O umbigo de um povo é o centro do mundo?
Cleber Lizardo de Assis*
Nas ruas de Buenos Aires...
Obviamente, era de se esperar que um e outro taxista não fosse um poço de simpatia, que todos garçons fossem atenciosos, que os transeuntes fosse solícitos em informar a localização correta de uma cale (rua).
Nessa viagem de janeiro à capital dos hermanos encontrei de tudo, como em qualquer esquina de qualquer capital desse “mundo de Deus”: acotoveladas nas calçadas, gente acabrunhada nos atendimentos, mal-humorados impacientes com a nossa fala ou gente fazendo piadas de nosso futebol.....mas, não apenas de coisas desagradáveis se vive um estudante de doutorado em terra de Evita.
Houve a menina que, interessada e simpática, dava informações e sorrisos sem esperar propina (gorgeta), o taxista que dirigia de bom humor e recepção calorosa, a também estudante trocando informações sobre os pontos turísticos de recíprocos países, o dono da loja de CDs com sua inflamada defesa da MPB (isso mesmo, o cara conhece mais artistas brasileiros bons que muitos de nossos compatriotas)....em suma, no pesar da balança, fiquei no lucro em relação às minhas primeiras impressões a respeito do povo argentino.
Julgando um povo pela bola (ou pelo seu ídolo futebolístico)
Isso equivale àquele ditado de “não se julgar um livro pela capa”, me fazendo elocubrar sobre uma hipótese que sociólogos ou psicólogos sociais podem estudar posteriormente: pode apenas o futebol e a rivalidade entre Pelé e Maradona marcar as nossas recíprocas impressões, preconceitos e discriminação entre povos brasileiros e argentinos?
Por traz dessa pergunta-problema, comecei um auto-exame sobre os possíveis elementos-fatores de uma querela quase inconsciente que parece percorrer os tratamentos pessoais por que passam brazucas por lá e hermanos acá.
Aliás, uma colega de doutorado, casada com um argentino (será ela seduzida pelo tango passional ou será ele apasionado pelo swing do nosso samba? Outro mistério para um estudo de caso), me confidenciou: como o marido sofrera hostilidades gratuitas em nossa pátria-mãe não tão gentil! E pasmem: apenas por ser argentino.
Pasion coletiva
Fato que o futebol é mobilizador de intensos sentimentos de amor e ódio, num mix de intensa paixão, engendradora de traços que marcam a subjetividade e identidade do sujeito-torcedor.

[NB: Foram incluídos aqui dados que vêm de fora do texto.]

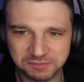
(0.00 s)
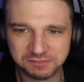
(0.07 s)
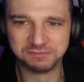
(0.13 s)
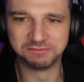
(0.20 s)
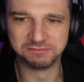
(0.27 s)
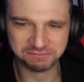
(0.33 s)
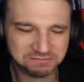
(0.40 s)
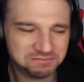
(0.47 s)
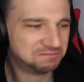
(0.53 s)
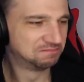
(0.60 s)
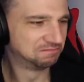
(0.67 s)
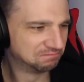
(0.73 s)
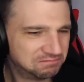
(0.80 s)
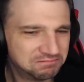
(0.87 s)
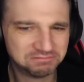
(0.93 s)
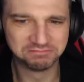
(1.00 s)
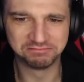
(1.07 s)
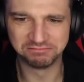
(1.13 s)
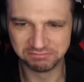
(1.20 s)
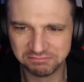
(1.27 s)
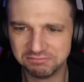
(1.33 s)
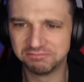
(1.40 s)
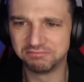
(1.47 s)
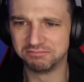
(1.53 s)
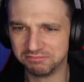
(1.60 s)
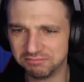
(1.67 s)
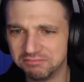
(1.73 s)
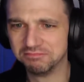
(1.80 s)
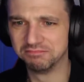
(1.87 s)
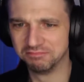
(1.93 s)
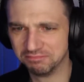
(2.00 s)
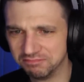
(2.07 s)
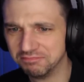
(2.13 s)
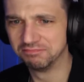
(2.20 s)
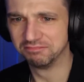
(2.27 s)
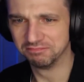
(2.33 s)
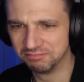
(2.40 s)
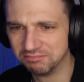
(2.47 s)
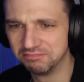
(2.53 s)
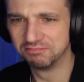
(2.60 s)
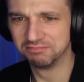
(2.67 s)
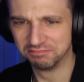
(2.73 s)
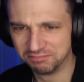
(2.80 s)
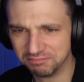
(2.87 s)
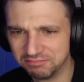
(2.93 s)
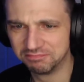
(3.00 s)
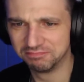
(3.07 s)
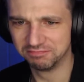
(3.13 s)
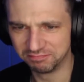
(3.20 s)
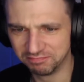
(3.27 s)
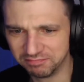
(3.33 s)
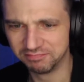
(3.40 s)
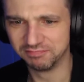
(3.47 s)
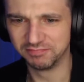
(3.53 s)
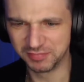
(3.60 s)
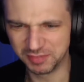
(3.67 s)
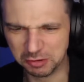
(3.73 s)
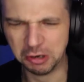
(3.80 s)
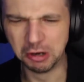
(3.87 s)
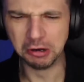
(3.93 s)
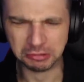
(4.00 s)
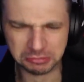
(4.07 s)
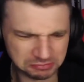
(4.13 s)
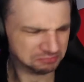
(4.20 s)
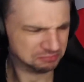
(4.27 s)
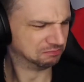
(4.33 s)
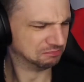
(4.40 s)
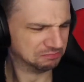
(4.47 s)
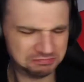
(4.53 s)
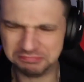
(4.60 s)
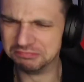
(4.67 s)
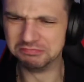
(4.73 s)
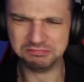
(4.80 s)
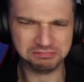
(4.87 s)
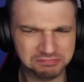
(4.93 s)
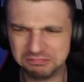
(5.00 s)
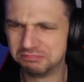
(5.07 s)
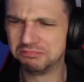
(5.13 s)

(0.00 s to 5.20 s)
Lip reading: Me and my also my dog or her baby. I'd rather not see and we getting busy. Running the fucking no matter the city.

Esse torce-dor se encontra em estado pático, ou seja, passivamente dominado pelo furor emotivo primitivo, catártico, possibilitador de sentimentos de proteção e onipotência, elementos que cada sujeito busca em seu processo identificacional, intimamente relacionado ao seu narcisismo.
Acertadamente, Caetano Veloso cantara que “Narciso acha feio o que não é espelho”, rementendo-nos ao mito de Narciso, sujeito que, enfeitiçado pela sua beleza projetada nas águas, morreu hipnotizadamente afogado. Esse narcisismo cantado, pode ser aprofundado nos estudos freudianos sobre o tema, onde discorre sobre seu aspecto saudável e também sobre os distúrbios relacionados.
O narcisismo, trocando em miúdos, equivale a nos considerar com nossos pontos de vistas, desejos e julgamentos, a medida-padrão para avaliar o outro, ou ainda mais miúdo: nosso umbigo torna-se o centro do mundo.
Um equivalente desse narcisismo individual é o que, na antropologia cultural, denomina-se de etnocentrismo. Assim posto, equivale dizer que, tanto o povo brasileiro como o argentino, possuem seus umbigos que lhes servem, ora para contribuir para um sentimento de identidade de nação, como para, em casos passionais, pré-conceituar e discriminar o outro como inferior a si.
É esse sentimento coletivo pernicioso que está por traz dos nacionalismos e movimentos xenofóbicos que levam um país a hostilizar e subjugar outros povos e grupos étnicos minoritários, desde tempos remotos até a nossa modernidade. Um outro “ismo” que precisamos evitar.
Mas nesse caso particular de querela entre brasileiros e argentinos a mediação distorcionante parece ocorrer através desse elemento cultural avassalador de emoções que é o futebol, potencializada por uma indústria midiática massificadora que nos impede de ver esse Bueno pueblo para além de nossos umbigos etnocêntricos.
Pelé e Maradona, isolados, não podem ser a medida-padrão de um povo e de uma nação. Pena que os produtos do mass media que consumimos diariamente nos impede de saborear a diversidade que existe para além de nosso próprio quintal. E me refiro à quase desinformação que temos sobre a cultura de nossos vizinhos latino-americanos, preterindo-os aos enlatados euro-americamos que engolimos diáriamente.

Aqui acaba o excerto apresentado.